偽札(にせさつ、ぎさつ) : @にせの紙幣。偽造された紙幣のことである。
     一般に使用を目的として通貨を複製・偽造し、肉眼・機械その他の方法での
     判別を困難にしたものをいう。贋札(がんさつ)とも呼ばれている。
     偽札を「行使の目的」で作ることや、偽札と知って行使することは、法律によって罰せられる。
     刑法における通貨偽造の罪(148条以下)はよく知られているところである。
     このほか、実際に使用する目的がない場合、例えばコレクションを目的として無許可で偽札を作ることも
     法律で禁じられている。通貨及証券模造取締法では通貨を模した物を作成することは禁じられ、
     また、偽札製造を防止するため、偽造防止手段の一つである「すかし(『透かし』、正しくは『漉かし』)」に
     似た文様の「すき入れ紙」を許可なしに製造することも禁じられている(すき入紙製造取締法)。
     刑法、第16章 通貨偽造の罪
     第148条(通貨偽造及び行使等)

      1.行使の目的で、通用する貨幣、紙幣又は銀行券を偽造し、
        又は変造した者は、無期又は3年以上の懲役に処する。
      2.偽造又は変造の貨幣、紙幣又は銀行券を行使し、
        又は行使の目的で人に交付し、若しくは輸入した者も、前項と同様とする。
     第149条(外国通貨偽造及び行使等)
      1.行使の目的で、日本国内に流通している外国の貨幣、紙幣又は銀行券を偽造し、
        又は変造した者は、3年以上の有期懲役に処する。
      2.偽造又は変造の外国の貨幣、紙幣又は銀行券を行使し、
        又は行使の目的で人に交付し、若しくは輸入した者も、前項と同様とする。
     第150条(偽造通貨等収得)
      行使の目的で、偽造又は変造の貨幣、紙幣又は銀行券を収得した者は、3年以下の懲役に処する。

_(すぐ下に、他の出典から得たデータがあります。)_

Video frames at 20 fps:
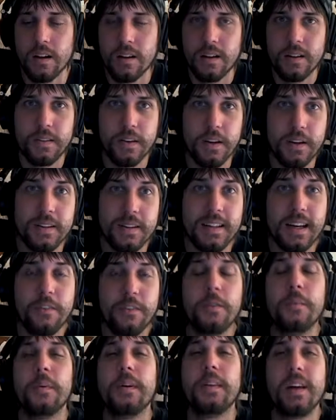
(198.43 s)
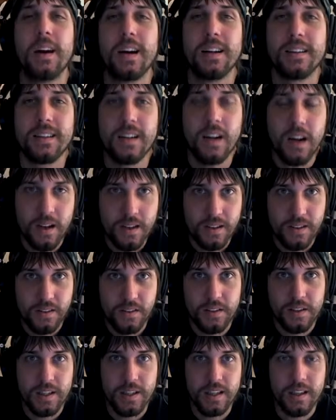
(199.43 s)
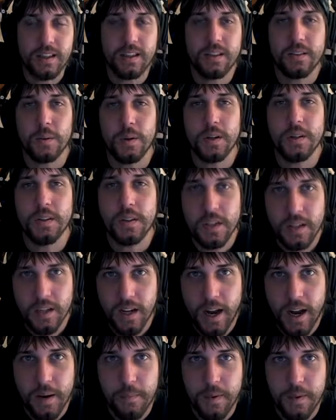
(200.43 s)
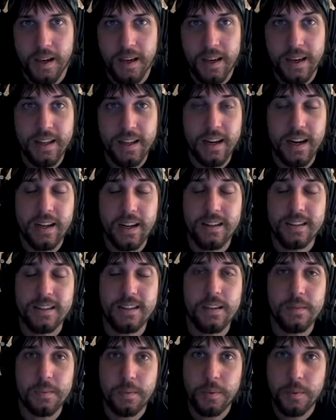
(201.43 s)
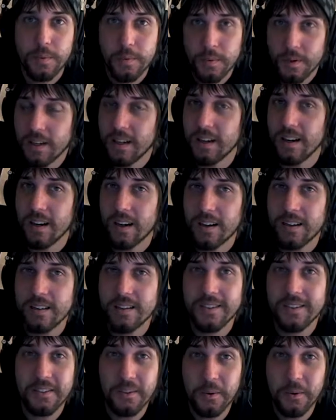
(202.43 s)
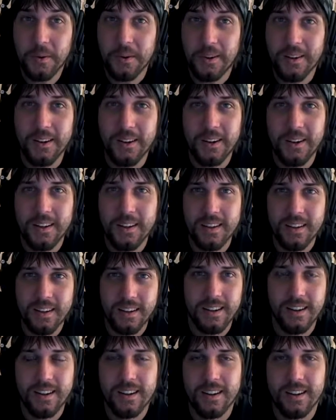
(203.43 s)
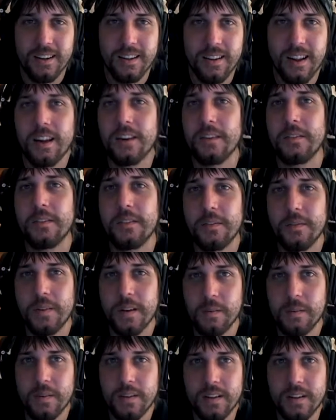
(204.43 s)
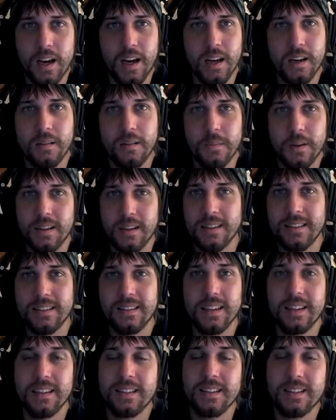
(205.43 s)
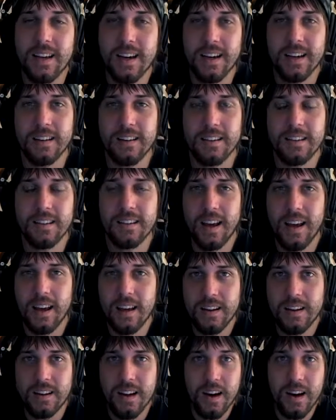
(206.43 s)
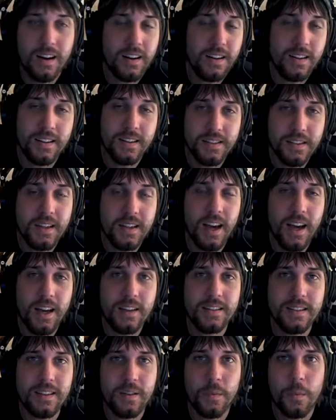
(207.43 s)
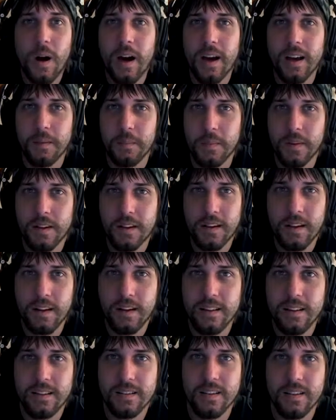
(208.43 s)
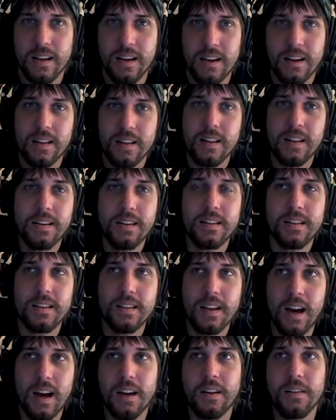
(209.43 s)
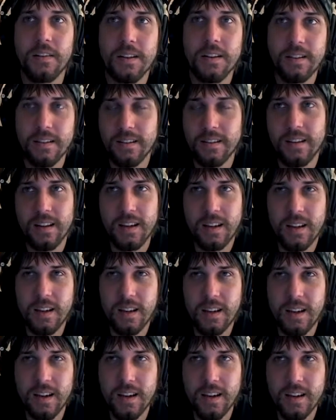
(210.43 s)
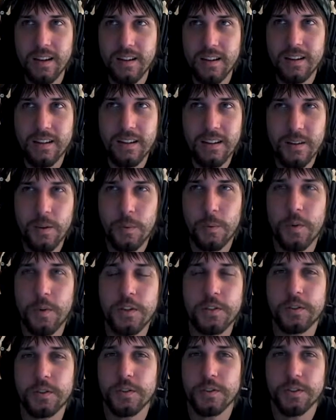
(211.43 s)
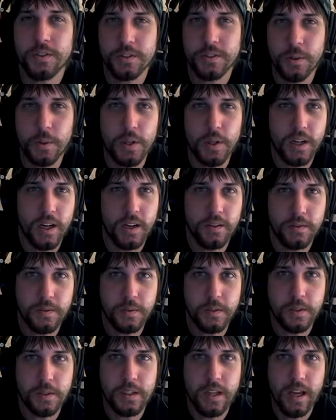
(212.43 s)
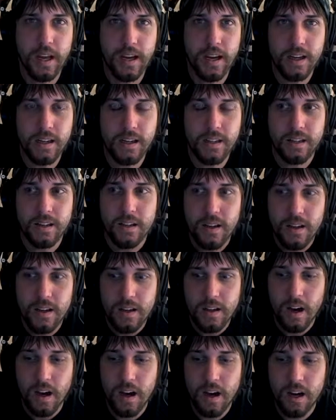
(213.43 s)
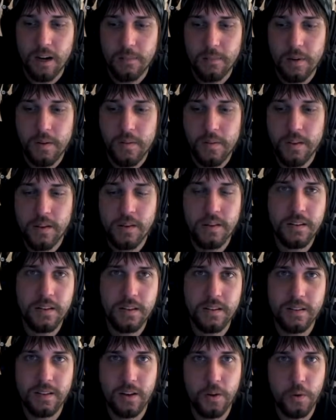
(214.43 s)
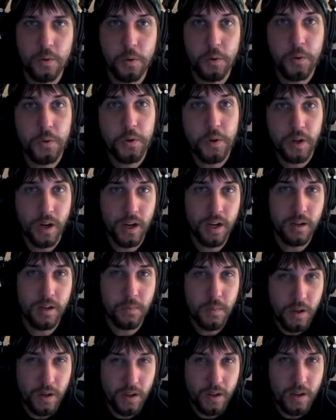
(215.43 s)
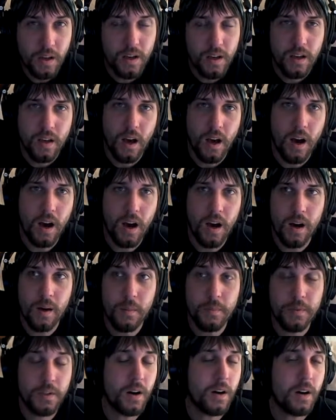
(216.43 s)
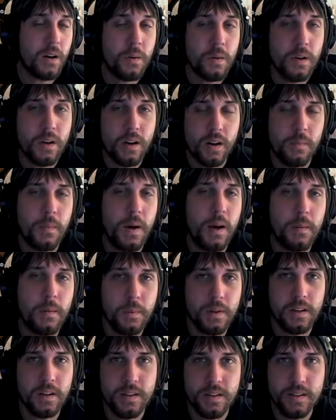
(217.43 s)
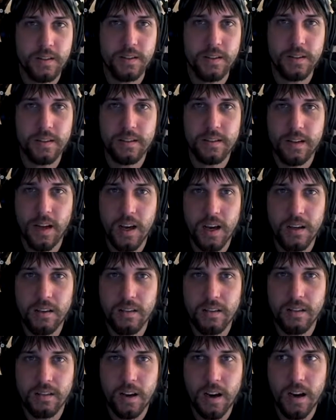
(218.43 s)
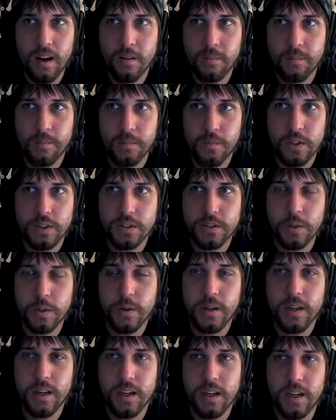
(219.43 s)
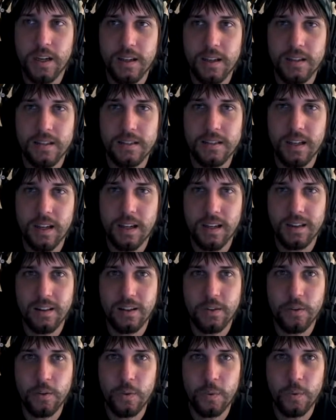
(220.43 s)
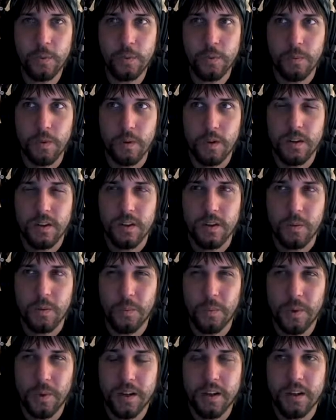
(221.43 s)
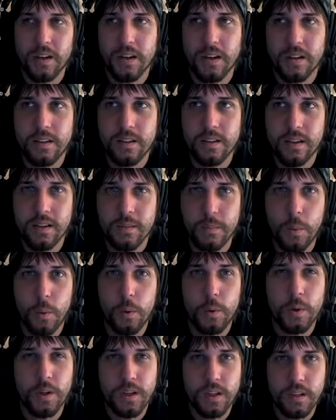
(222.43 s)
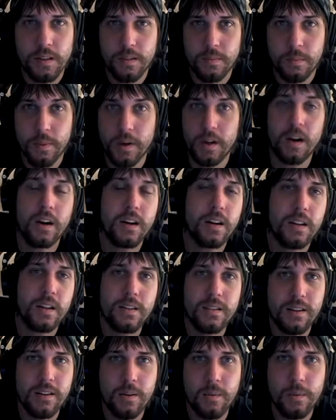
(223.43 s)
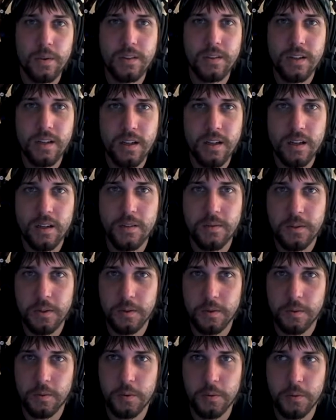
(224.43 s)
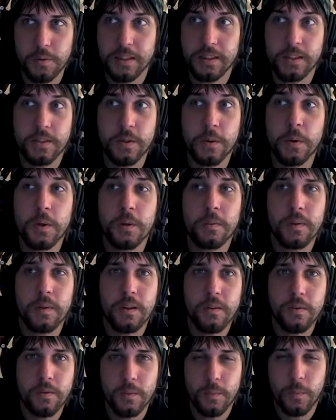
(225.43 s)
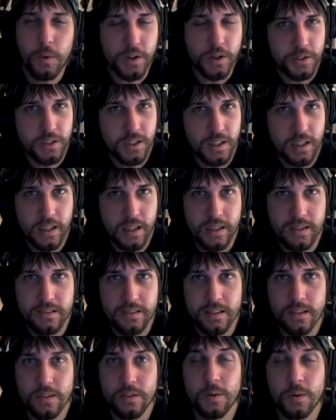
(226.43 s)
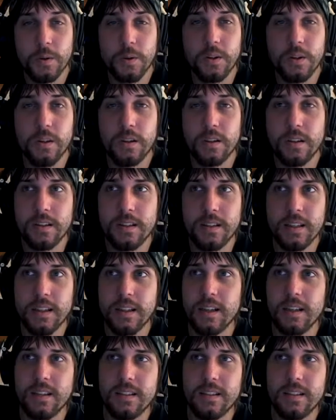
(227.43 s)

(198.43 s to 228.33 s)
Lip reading: So aside from my thoughts, and honestly, this was a good anime. It has a pretty high score on a lot of the famous anime listing sites, and honestly, I see why, because this is an original story, I feel, and even though this is an older anime, the artwork, in my opinion, still stands. The story is a little weird at points, but honestly, it wasn't enough to deter me from watching it, nor did it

     第151条(未遂罪) 前3条の罪の未遂は、罰する。
     第152条(収得後知情行使) 貨幣、紙幣又は銀行券を収得した後に、
      それが偽造又は変造のものであることを知って、これを行使し、又は行使の目的で人に交付した者は、
      その額面価格の3倍以下の罰金又は科料に処する。ただし、2000円以下にすることはできない。
     第153条(通貨偽造等準備) 貨幣、紙幣又は銀行券の偽造又は変造の用に供する目的で、
      器械又は原料を準備した者は、3月以上5年以下の懲役に処する。
    Aぎさつ。にせの書類。